According to John Bolton, who served as former President Trump’s national security adviser, the fact that documents marked as classified were found in the same boxes as non-classified items, such as newspaper clippings, demonstrates that the former president had “disdain” for the seriousness of classification issues.

This remark was made by Bolton during an interview that took place on Friday with the senior investigative correspondent for CBS News, Catherine Herridge. New court documents were made public on Friday morning, revealing the inventory of records that the FBI took during their search at Mar-a-Lago one month ago. In the inventory were photographs, articles of apparel, newspaper clippings, and images of people wearing the items, as well as empty classified files. The inventory detailed a large number of classified documents.
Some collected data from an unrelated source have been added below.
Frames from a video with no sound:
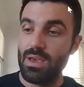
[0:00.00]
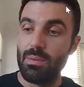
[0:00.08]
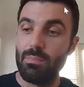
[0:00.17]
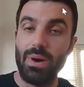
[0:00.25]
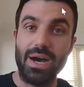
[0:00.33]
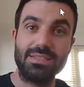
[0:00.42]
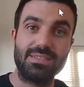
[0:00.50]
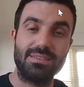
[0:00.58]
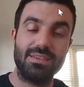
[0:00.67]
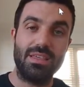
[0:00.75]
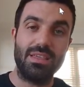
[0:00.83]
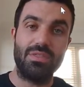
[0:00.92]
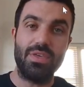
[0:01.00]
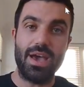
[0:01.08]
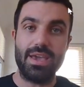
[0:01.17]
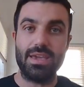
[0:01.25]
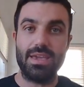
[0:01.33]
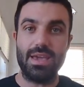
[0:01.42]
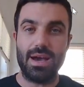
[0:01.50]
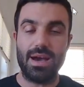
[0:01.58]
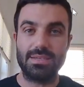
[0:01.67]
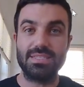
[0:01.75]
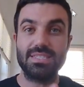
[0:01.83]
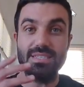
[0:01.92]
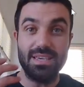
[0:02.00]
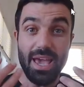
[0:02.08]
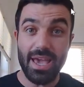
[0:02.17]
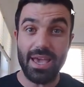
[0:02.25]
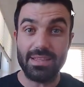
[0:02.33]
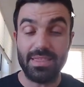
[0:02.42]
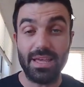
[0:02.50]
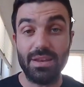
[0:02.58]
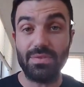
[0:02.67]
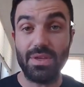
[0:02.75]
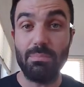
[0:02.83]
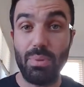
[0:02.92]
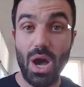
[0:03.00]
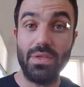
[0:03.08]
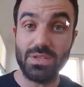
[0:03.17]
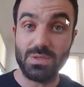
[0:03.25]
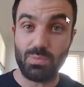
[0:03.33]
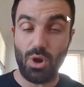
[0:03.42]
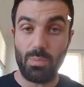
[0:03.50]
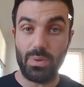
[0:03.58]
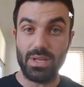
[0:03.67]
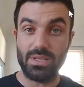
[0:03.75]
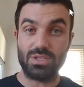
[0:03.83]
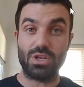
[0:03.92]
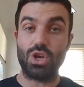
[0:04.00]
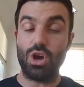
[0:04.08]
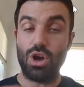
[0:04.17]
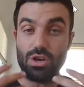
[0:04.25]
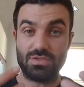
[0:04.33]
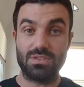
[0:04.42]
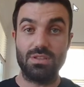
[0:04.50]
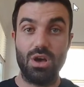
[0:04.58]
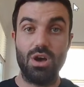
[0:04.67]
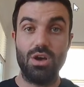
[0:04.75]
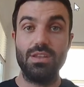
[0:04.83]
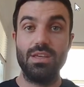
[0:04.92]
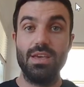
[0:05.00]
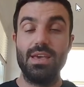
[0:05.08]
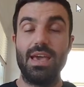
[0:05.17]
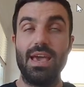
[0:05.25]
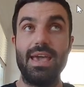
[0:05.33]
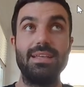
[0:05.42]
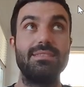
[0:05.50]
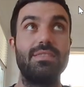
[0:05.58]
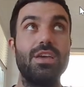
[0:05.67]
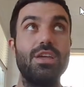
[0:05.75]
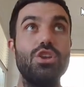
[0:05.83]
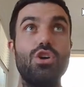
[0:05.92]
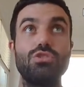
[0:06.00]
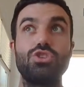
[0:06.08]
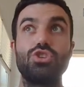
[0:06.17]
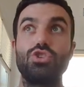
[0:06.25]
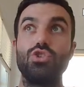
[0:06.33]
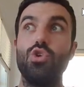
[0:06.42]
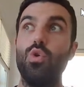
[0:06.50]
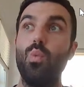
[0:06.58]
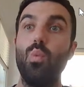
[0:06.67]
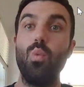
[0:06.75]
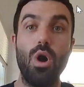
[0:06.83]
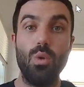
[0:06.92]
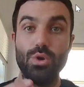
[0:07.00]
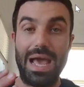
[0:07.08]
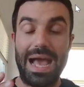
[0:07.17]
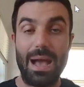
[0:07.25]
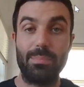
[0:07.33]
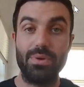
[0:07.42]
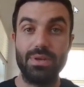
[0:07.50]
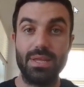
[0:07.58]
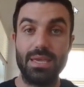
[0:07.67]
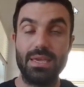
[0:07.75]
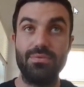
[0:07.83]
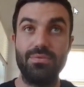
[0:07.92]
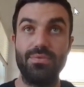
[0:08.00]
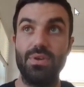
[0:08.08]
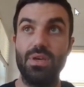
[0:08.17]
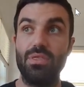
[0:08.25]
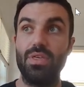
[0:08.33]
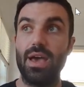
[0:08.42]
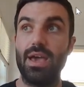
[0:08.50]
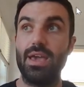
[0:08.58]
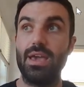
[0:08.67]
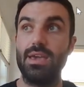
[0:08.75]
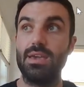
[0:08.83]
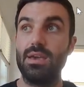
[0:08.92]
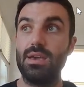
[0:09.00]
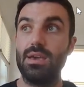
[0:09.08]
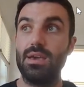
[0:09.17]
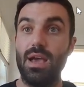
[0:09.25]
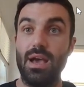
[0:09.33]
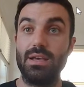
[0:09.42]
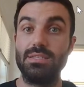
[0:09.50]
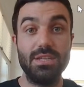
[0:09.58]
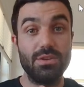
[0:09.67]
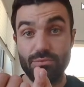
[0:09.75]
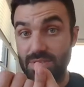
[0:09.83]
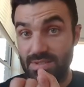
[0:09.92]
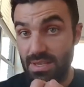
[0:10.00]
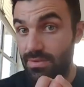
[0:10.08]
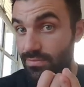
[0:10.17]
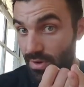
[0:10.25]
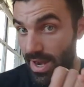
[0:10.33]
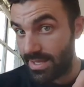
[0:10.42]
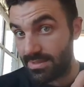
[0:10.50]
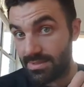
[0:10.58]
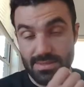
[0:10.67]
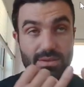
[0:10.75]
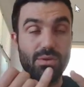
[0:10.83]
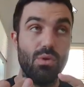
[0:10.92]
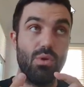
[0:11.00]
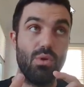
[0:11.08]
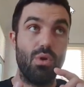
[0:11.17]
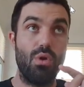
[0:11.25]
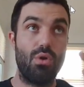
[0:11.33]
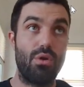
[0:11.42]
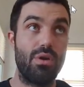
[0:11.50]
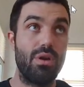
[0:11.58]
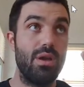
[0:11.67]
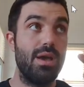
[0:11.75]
but they are scared that if they buy this property, it's going to cost a lot, and they're not sure what would happen if they didn't receive rent orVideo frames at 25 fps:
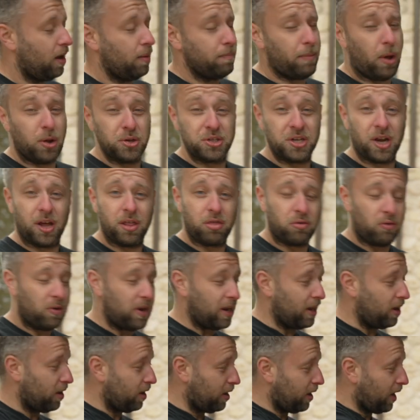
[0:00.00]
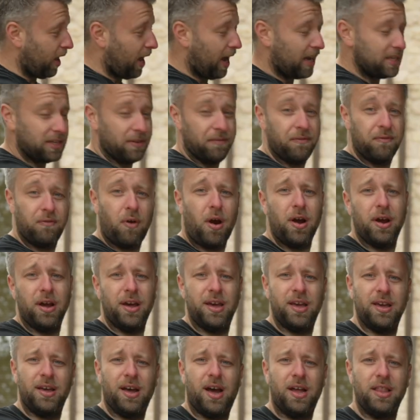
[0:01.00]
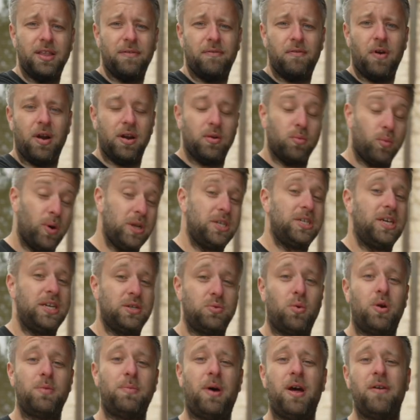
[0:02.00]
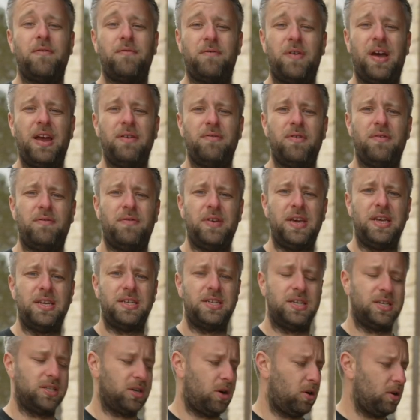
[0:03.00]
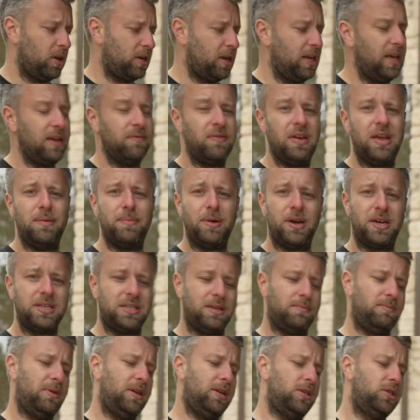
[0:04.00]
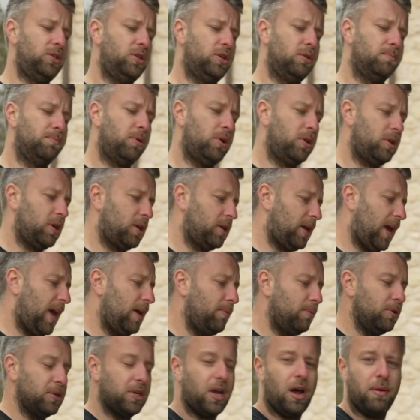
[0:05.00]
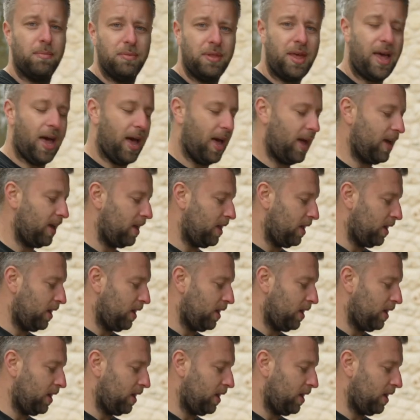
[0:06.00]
Polestar 3 has a frunk at the front, which is one of my favourite features on an EV, because it means you can put the cables up there,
Herridge questioned Bolton about the effects that the mixing of these data might have on the country’s national security.

“Well, it shows a real disdain for the seriousness of the classification at issue,” Bolton said to Herridge. “To the extent that the newspaper clippings were treated like most people in this country would treat newspaper clippings, it shows a real disdain for the seriousness of the classification at issue.” “In the majority of workplaces, the sensitive classified information is kept locked up in safes and the unclassified information is handled with extreme caution. This is a very clear distinction between the two types of information. In my opinion, this is another proof that Donald Trump did not pay much attention to the sensitivity of the sensitive information.”

In an interview with CBS News conducted in August, Bolton stated that the manner in which the previous president handled sensitive information “worried” him. According to Bolton, who has been a lifetime conservative but has become an outspoken critic of Trump, Trump’s routine intelligence briefings sometimes included discussions of nuclear weapons information. According to Bolton, many times those providing intelligence briefings would bring images or graphs for the president to look at and then present them to him.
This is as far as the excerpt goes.